--- Record set Enclosed Below ---

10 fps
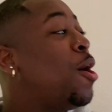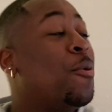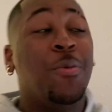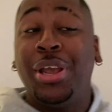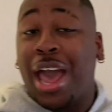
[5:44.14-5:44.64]

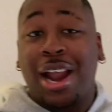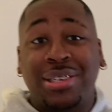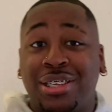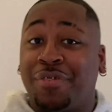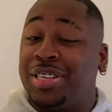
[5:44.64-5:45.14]
We got
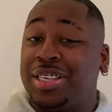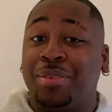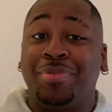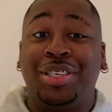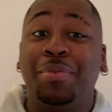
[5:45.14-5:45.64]
ourselves into
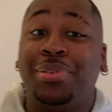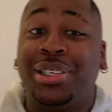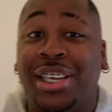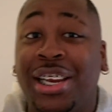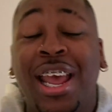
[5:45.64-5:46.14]
some deep
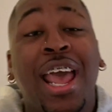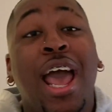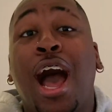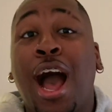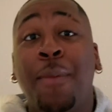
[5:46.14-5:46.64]
shit.
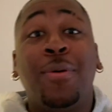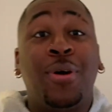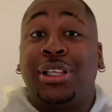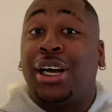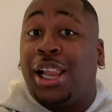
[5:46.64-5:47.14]
I'm
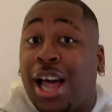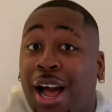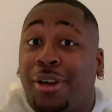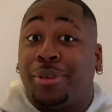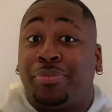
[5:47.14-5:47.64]
on the
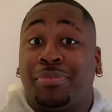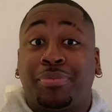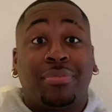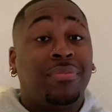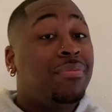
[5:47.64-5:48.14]
clock.
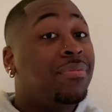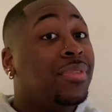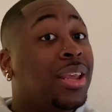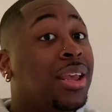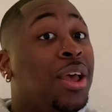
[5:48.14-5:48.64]

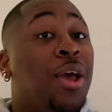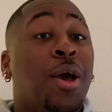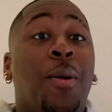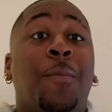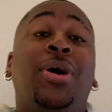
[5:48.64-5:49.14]

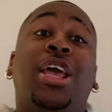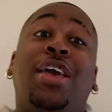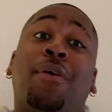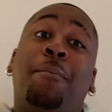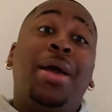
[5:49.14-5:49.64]
But if
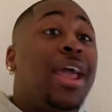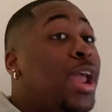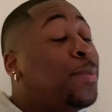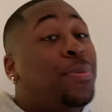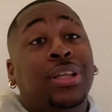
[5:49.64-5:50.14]
a
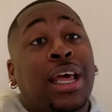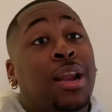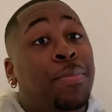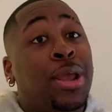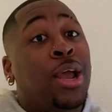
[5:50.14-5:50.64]
man put out a
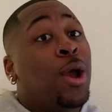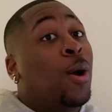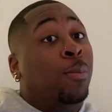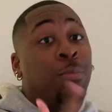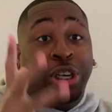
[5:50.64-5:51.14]
big
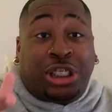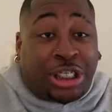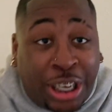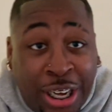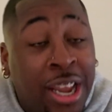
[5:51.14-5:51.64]

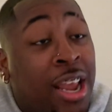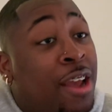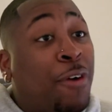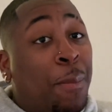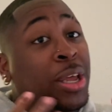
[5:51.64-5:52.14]
mushy
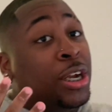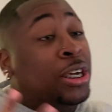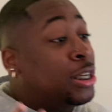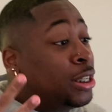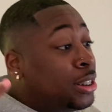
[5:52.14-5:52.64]
for me
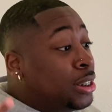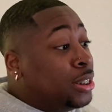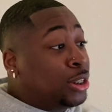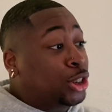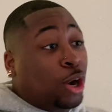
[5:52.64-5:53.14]
to
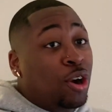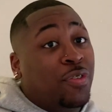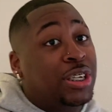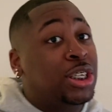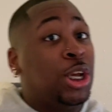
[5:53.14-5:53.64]

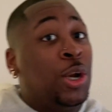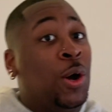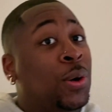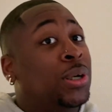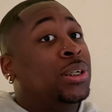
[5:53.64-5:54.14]
service, you
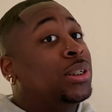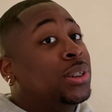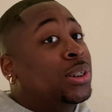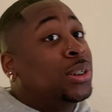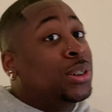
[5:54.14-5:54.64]
know,
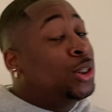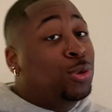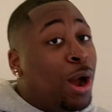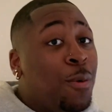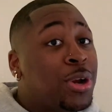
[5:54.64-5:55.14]
do
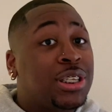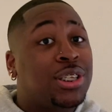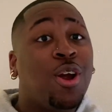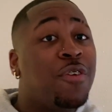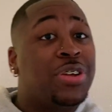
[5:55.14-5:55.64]
I want to
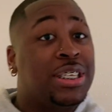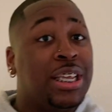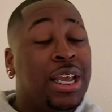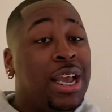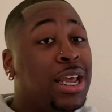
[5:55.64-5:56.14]
service
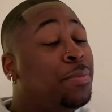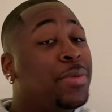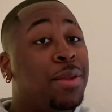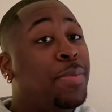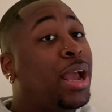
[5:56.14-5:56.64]
it? And I'm
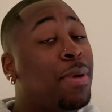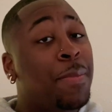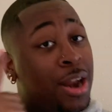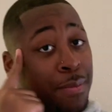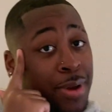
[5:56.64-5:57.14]
in the back of my
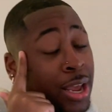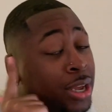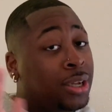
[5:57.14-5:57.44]
mind, I'm like,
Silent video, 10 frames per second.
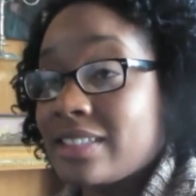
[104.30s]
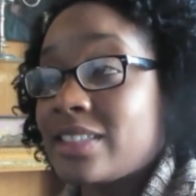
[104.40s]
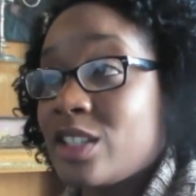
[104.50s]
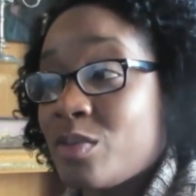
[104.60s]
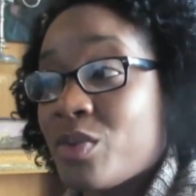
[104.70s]

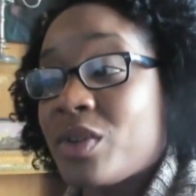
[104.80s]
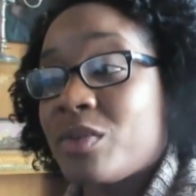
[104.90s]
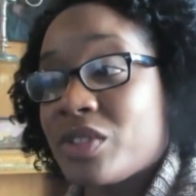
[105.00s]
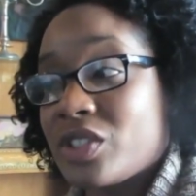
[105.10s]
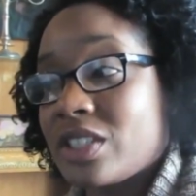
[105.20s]
to the point
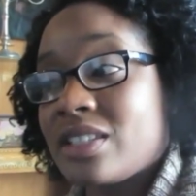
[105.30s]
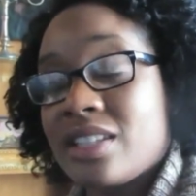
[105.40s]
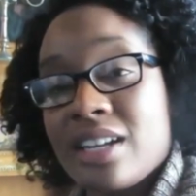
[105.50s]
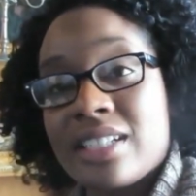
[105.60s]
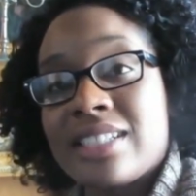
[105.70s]
where she
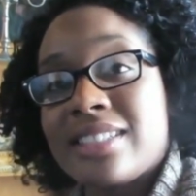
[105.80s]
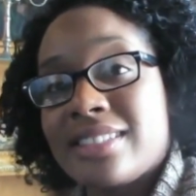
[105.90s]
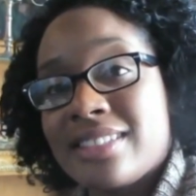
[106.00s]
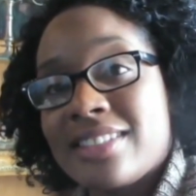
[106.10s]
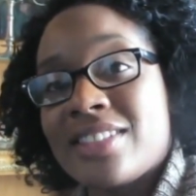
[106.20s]
started
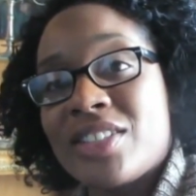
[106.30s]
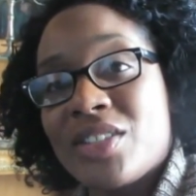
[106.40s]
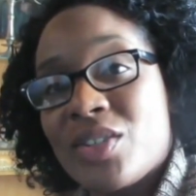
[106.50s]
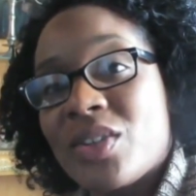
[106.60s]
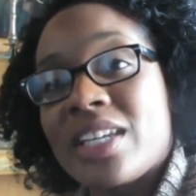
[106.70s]

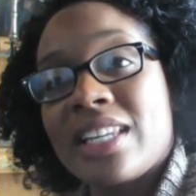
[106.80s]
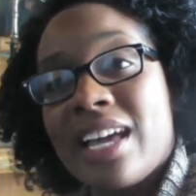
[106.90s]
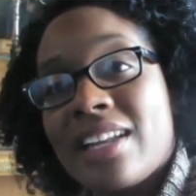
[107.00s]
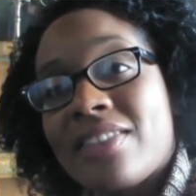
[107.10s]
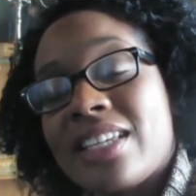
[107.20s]
doing a
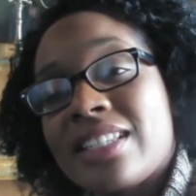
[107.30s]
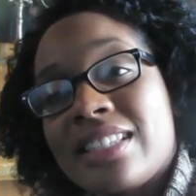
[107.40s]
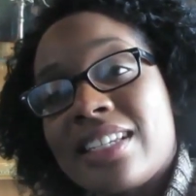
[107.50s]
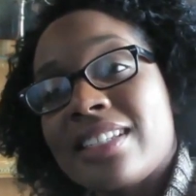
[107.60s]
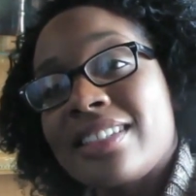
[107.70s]
lot of things
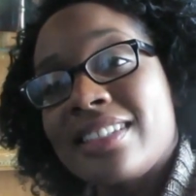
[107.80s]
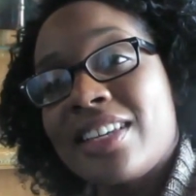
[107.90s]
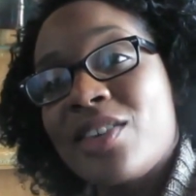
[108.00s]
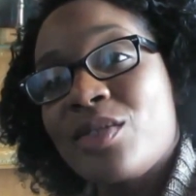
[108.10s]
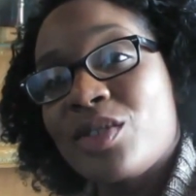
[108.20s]
that
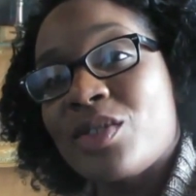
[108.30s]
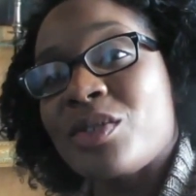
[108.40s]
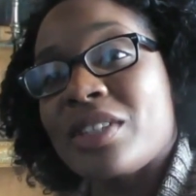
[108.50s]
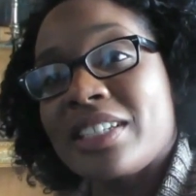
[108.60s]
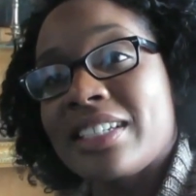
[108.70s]
he was
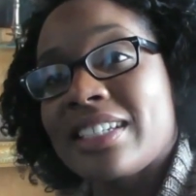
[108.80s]
doing.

--- End of Enclosed Record set ---

• [Work required]: Without the pictures, transcribe the listing exactly as it stands.

• [Written solution]:
10 fps
[5:44.14-5:44.64]

[5:44.64-5:45.14]
We got
[5:45.14-5:45.64]
ourselves into
[5:45.64-5:46.14]
some deep
[5:46.14-5:46.64]
shit.
[5:46.64-5:47.14]
I'm
[5:47.14-5:47.64]
on the
[5:47.64-5:48.14]
clock.
[5:48.14-5:48.64]

[5:48.64-5:49.14]

[5:49.14-5:49.64]
But if
[5:49.64-5:50.14]
a
[5:50.14-5:50.64]
man put out a
[5:50.64-5:51.14]
big
[5:51.14-5:51.64]

[5:51.64-5:52.14]
mushy
[5:52.14-5:52.64]
for me
[5:52.64-5:53.14]
to
[5:53.14-5:53.64]

[5:53.64-5:54.14]
service, you
[5:54.14-5:54.64]
know,
[5:54.64-5:55.14]
do
[5:55.14-5:55.64]
I want to
[5:55.64-5:56.14]
service
[5:56.14-5:56.64]
it? And I'm
[5:56.64-5:57.14]
in the back of my
[5:57.14-5:57.44]
mind, I'm like,
Silent video, 10 frames per second.
[104.30s]
[104.40s]
[104.50s]
[104.60s]
[104.70s]

[104.80s]
[104.90s]
[105.00s]
[105.10s]
[105.20s]
to the point
[105.30s]
[105.40s]
[105.50s]
[105.60s]
[105.70s]
where she
[105.80s]
[105.90s]
[106.00s]
[106.10s]
[106.20s]
started
[106.30s]
[106.40s]
[106.50s]
[106.60s]
[106.70s]

[106.80s]
[106.90s]
[107.00s]
[107.10s]
[107.20s]
doing a
[107.30s]
[107.40s]
[107.50s]
[107.60s]
[107.70s]
lot of things
[107.80s]
[107.90s]
[108.00s]
[108.10s]
[108.20s]
that
[108.30s]
[108.40s]
[108.50s]
[108.60s]
[108.70s]
he was
[108.80s]
doing.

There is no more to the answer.